Il était trop tard. Elle ne pouvait plus entendre.
Voilà ce que l’enquête a établi et comment les choses se sont passées. Calhoune est descendue. Elle est sortie et s’est rendue à sa voiture. Elle a mis quelques secondes à trouver ses clés et encore quelques secondes à ouvrir la portière, ce qui se comprend dans son état d’imprégnation alcoolique. Elle a eu le temps de s’installer au volant et de mettre la clé de contact, mais pas celui de lancer le moteur.
Quand elle a porté les yeux sur sa gauche, Léon se trouvait à côté, les doigts sur la poignée de portière. Elle était toujours en tailleur sombre. Elle avait planqué dans sa voiture. Elle avait vu Calhoune monter. Léon a ouvert la portière. Ce qu’elles se sont dit tenait en peu de mots. Pour la seconde fois de la nuit, Calhoune a reconnu les faits. C’est parfois comme un besoin, de parler.
Léon a sorti son .357 administratif de son sac. Elle a tiré cinq fois coup sur coup.
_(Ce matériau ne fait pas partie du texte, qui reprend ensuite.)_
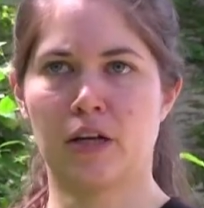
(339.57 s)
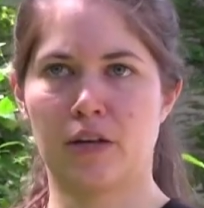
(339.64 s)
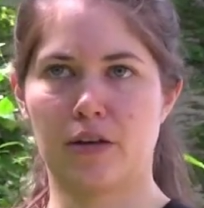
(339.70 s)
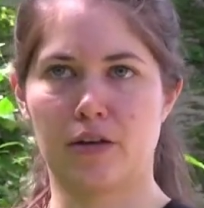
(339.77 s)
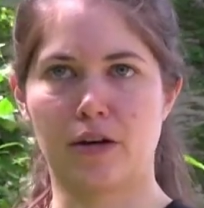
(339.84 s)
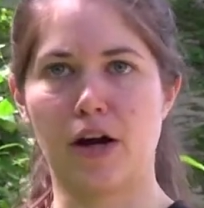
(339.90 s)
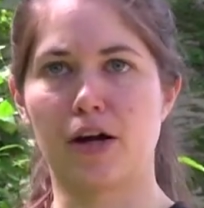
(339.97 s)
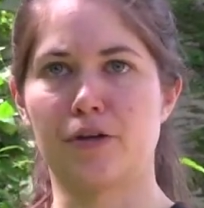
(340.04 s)

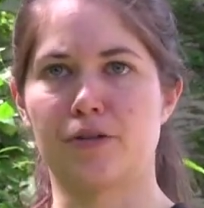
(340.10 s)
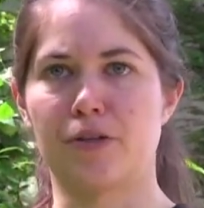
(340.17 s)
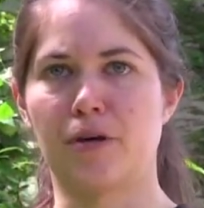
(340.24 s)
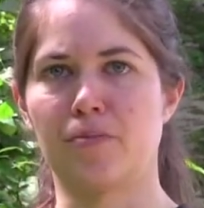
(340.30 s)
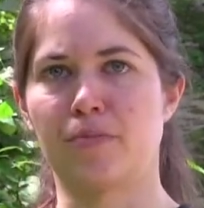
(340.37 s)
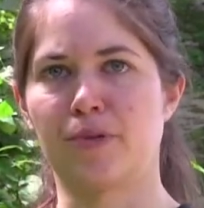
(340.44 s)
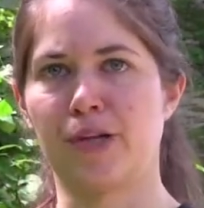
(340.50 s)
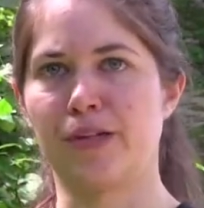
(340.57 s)
There are
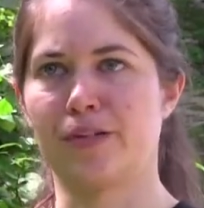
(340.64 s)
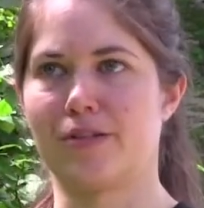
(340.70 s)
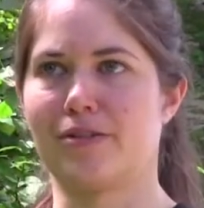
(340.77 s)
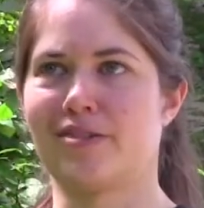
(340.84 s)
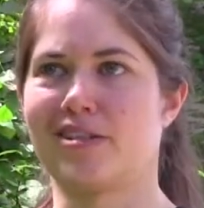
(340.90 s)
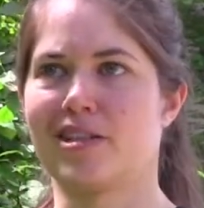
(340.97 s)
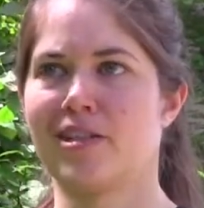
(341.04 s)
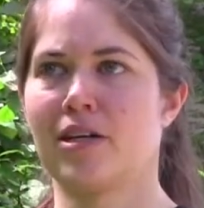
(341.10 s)
some
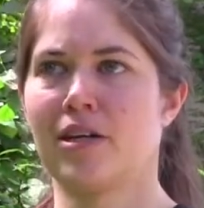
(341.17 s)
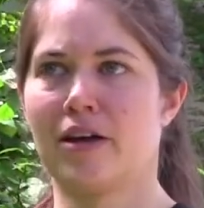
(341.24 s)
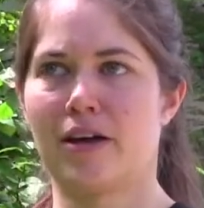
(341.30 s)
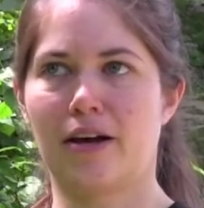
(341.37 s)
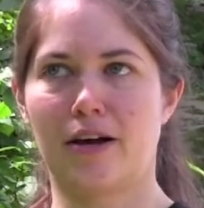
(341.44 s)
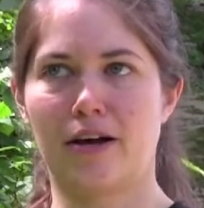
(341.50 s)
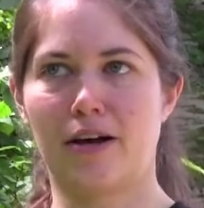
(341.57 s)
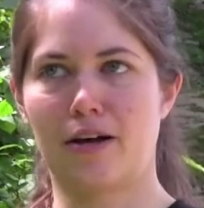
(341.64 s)
places
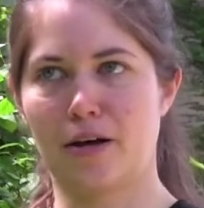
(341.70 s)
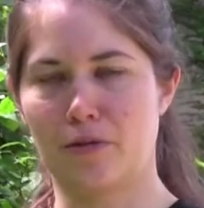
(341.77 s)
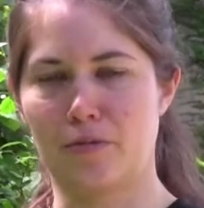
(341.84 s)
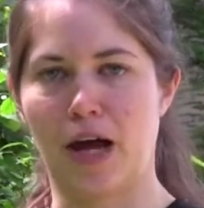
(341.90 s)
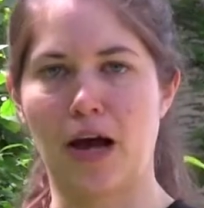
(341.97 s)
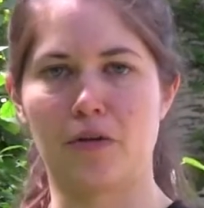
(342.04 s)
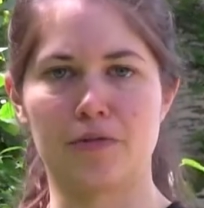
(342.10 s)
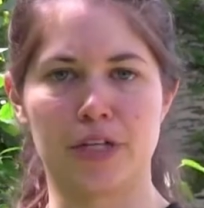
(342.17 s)

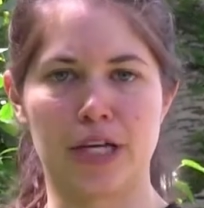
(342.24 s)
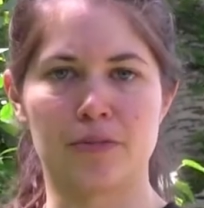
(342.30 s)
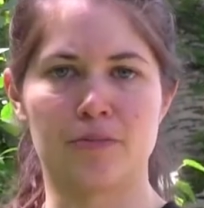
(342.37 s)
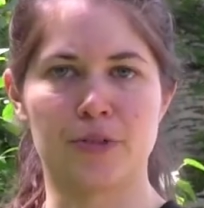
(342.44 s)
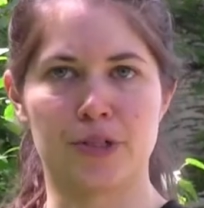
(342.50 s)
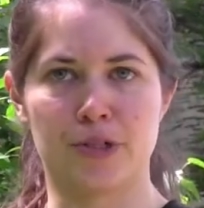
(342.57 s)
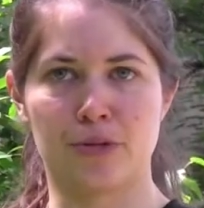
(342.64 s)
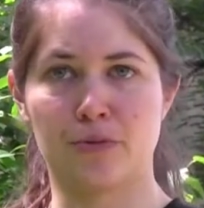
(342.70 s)
around
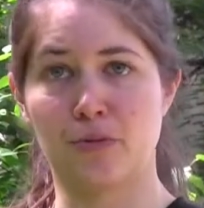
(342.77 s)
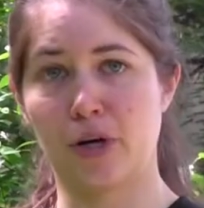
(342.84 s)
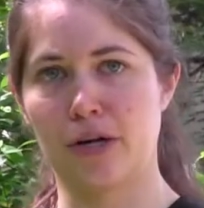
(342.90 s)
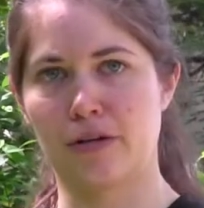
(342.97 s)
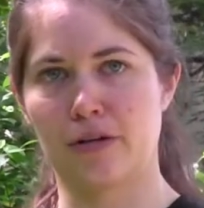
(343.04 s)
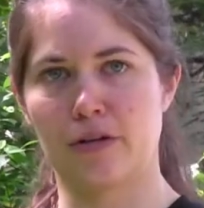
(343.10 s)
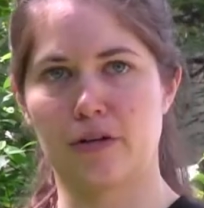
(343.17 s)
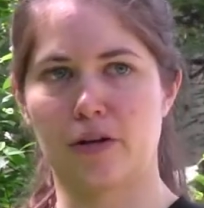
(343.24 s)
Edmonton
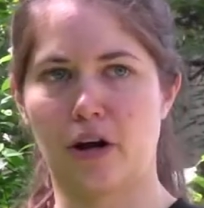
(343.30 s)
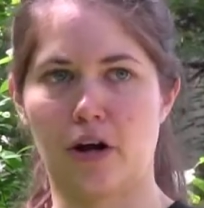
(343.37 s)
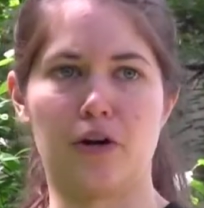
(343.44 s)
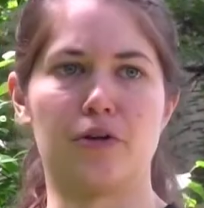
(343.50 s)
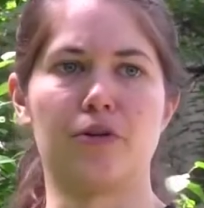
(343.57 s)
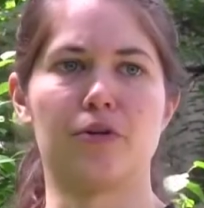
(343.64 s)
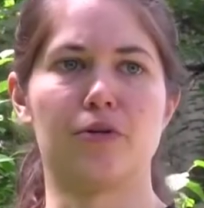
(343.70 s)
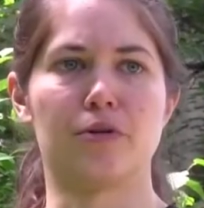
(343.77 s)
where there
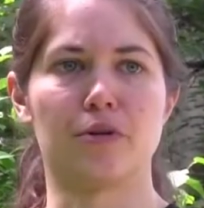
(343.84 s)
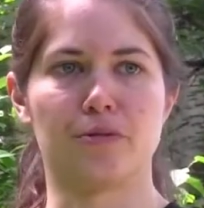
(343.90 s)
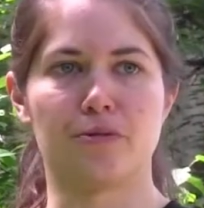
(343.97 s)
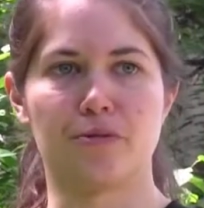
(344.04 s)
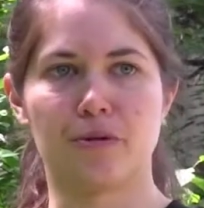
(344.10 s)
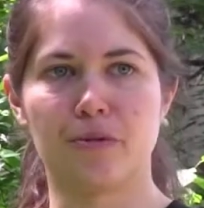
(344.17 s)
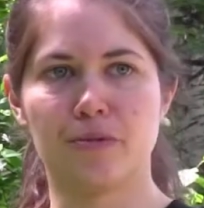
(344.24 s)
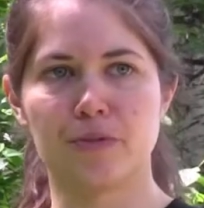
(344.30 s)
are no
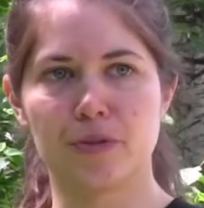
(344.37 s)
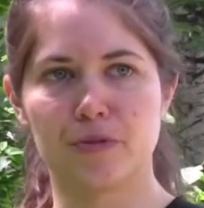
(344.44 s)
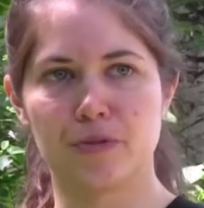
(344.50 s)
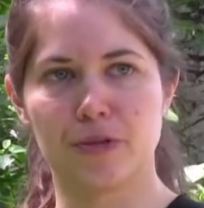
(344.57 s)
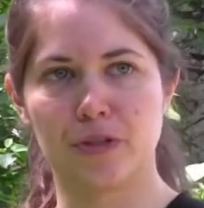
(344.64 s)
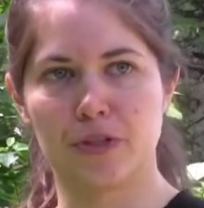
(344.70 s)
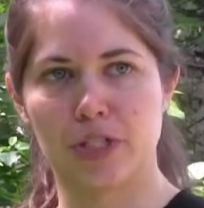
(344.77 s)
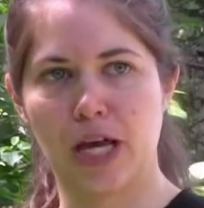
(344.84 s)
earthworms,
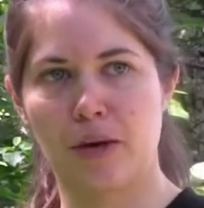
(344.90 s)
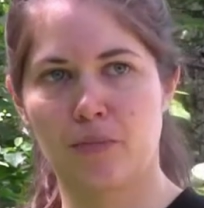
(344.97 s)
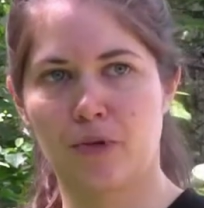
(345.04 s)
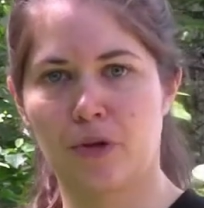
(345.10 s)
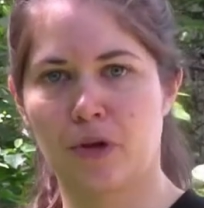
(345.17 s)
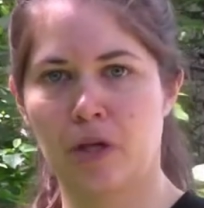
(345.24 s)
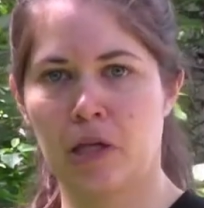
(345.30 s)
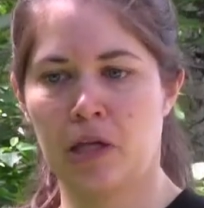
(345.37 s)
for
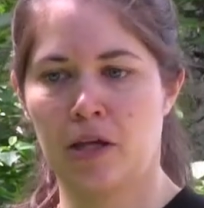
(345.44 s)
example.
Elle avait rempli le barillet avec des cartouches calibre .38 à haute vitesse. L’une des balles a déchiré la trachée artère de Calhoune, une autre l’a frappée à la tempe gauche, lui a traversé le crâne et la balistique l’a retrouvée dans le mur d’en face. Toutes deux étaient mortelles. Les trois dernières n’étaient pas réellement indispensables.
La sixième, Léon s’en est servie chez elle deux ou trois heures plus tard. Elle avait mis de l’ordre et s’était étendue, toujours en tailleur sur son lit. Quand elle a entendu la machinerie d’ascenseur se mettre en marche, puis la cabine s’arrêter à l’étage, elle a pressenti que c’était pour elle. C’était bien pour elle. Elle a mis le canon du revolver dans sa bouche et elle a tiré. Je la vois le faire avec calme, à tête reposée.
Quand on a trouvé un serrurier pour fraquer la porte, Léon était déjà tombée dans le coma. Elle ne s’était pas manquée : elle n’en est jamais revenue. De nous quatre, il n’est resté que moi.
La mort, comme certaines femmes et quelques hommes, ne veut pas de ceux qui l’aiment trop.